Starting with the line that holds "[0:00.00-0:01.00]", reproduce each line through the last one of the data, exactly as written. Pictures are not copied.

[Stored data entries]
========

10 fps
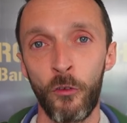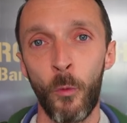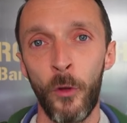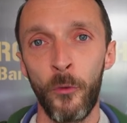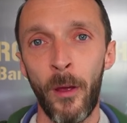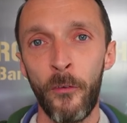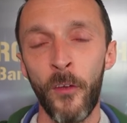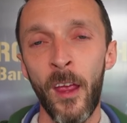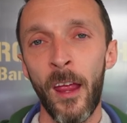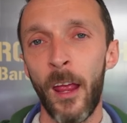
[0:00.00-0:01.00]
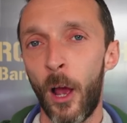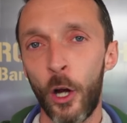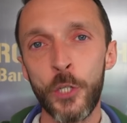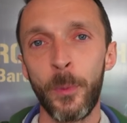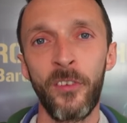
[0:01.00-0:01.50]
squad with. It
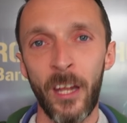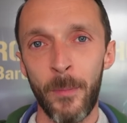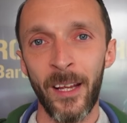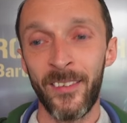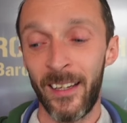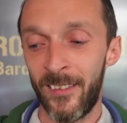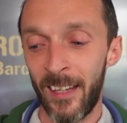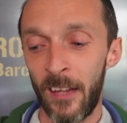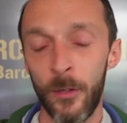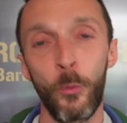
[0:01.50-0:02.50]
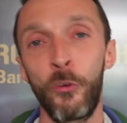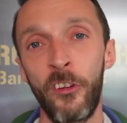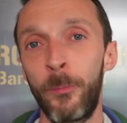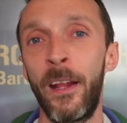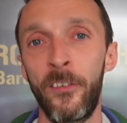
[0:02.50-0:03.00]
100% makes sense to get the most
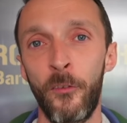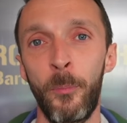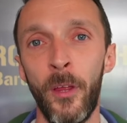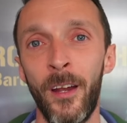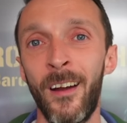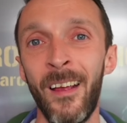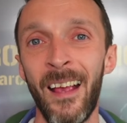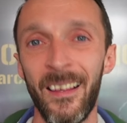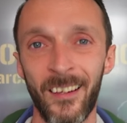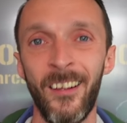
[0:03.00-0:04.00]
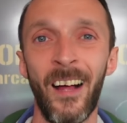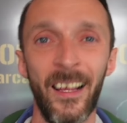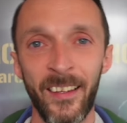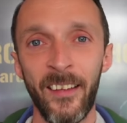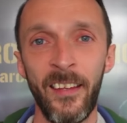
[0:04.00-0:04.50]
expensive player as a
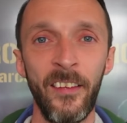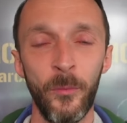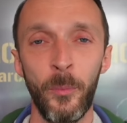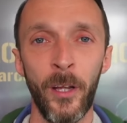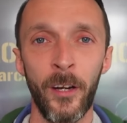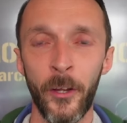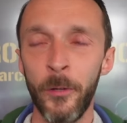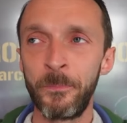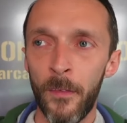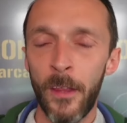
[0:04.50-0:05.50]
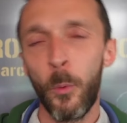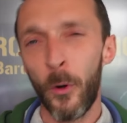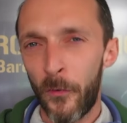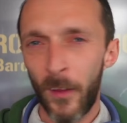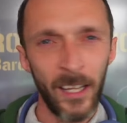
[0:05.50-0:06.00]
classic season player. Now, they
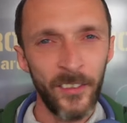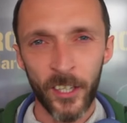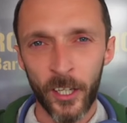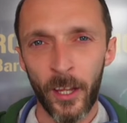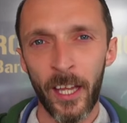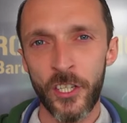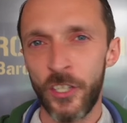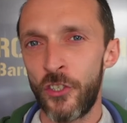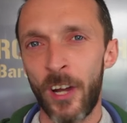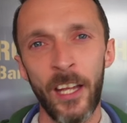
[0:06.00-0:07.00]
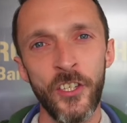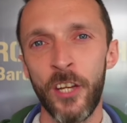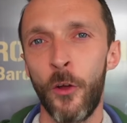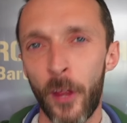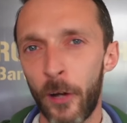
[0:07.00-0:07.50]
won't fit into your collection strategy
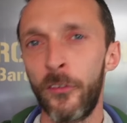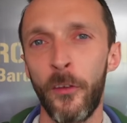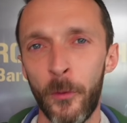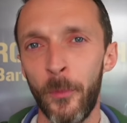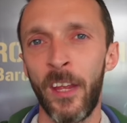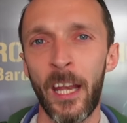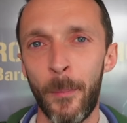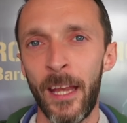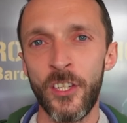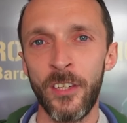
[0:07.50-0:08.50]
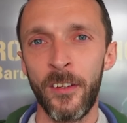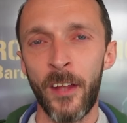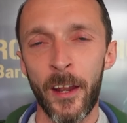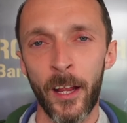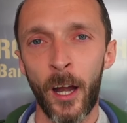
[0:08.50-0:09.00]
and all the other stuff that we've kind of mentioned in
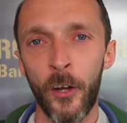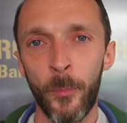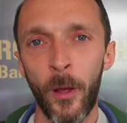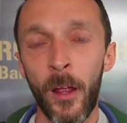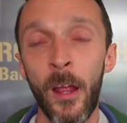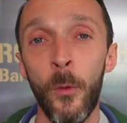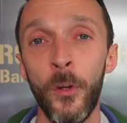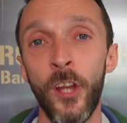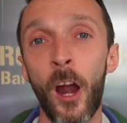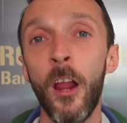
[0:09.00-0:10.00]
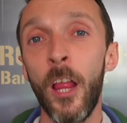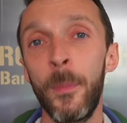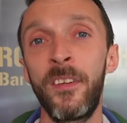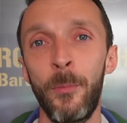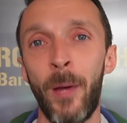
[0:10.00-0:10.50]
that regard, but when you are
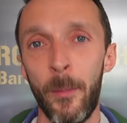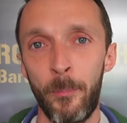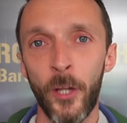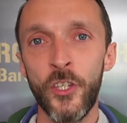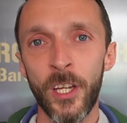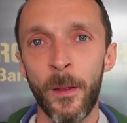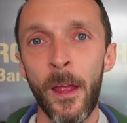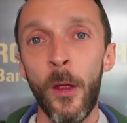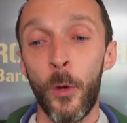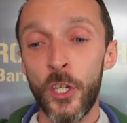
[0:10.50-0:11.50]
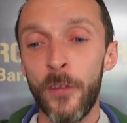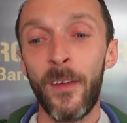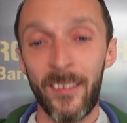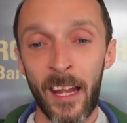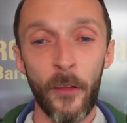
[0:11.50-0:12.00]
limited by budget, once you've
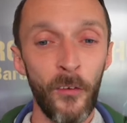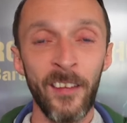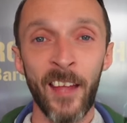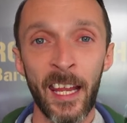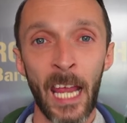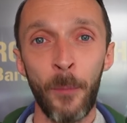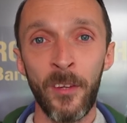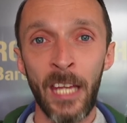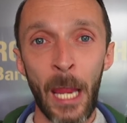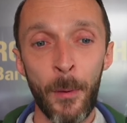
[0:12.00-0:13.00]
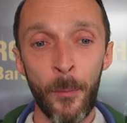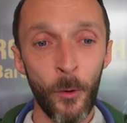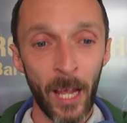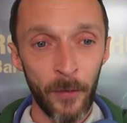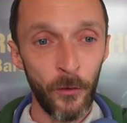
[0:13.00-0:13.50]
identified that captain capable
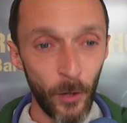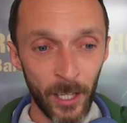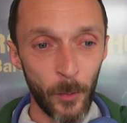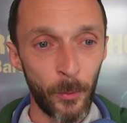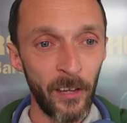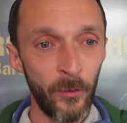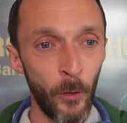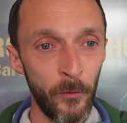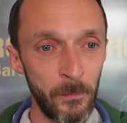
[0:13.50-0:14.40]
guy, if you look at the price of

========

◆ **TASK RESULT**
[0:00.00-0:01.00]
[0:01.00-0:01.50]
squad with. It
[0:01.50-0:02.50]
[0:02.50-0:03.00]
100% makes sense to get the most
[0:03.00-0:04.00]
[0:04.00-0:04.50]
expensive player as a
[0:04.50-0:05.50]
[0:05.50-0:06.00]
classic season player. Now, they
[0:06.00-0:07.00]
[0:07.00-0:07.50]
won't fit into your collection strategy
[0:07.50-0:08.50]
[0:08.50-0:09.00]
and all the other stuff that we've kind of mentioned in
[0:09.00-0:10.00]
[0:10.00-0:10.50]
that regard, but when you are
[0:10.50-0:11.50]
[0:11.50-0:12.00]
limited by budget, once you've
[0:12.00-0:13.00]
[0:13.00-0:13.50]
identified that captain capable
[0:13.50-0:14.40]
guy, if you look at the price of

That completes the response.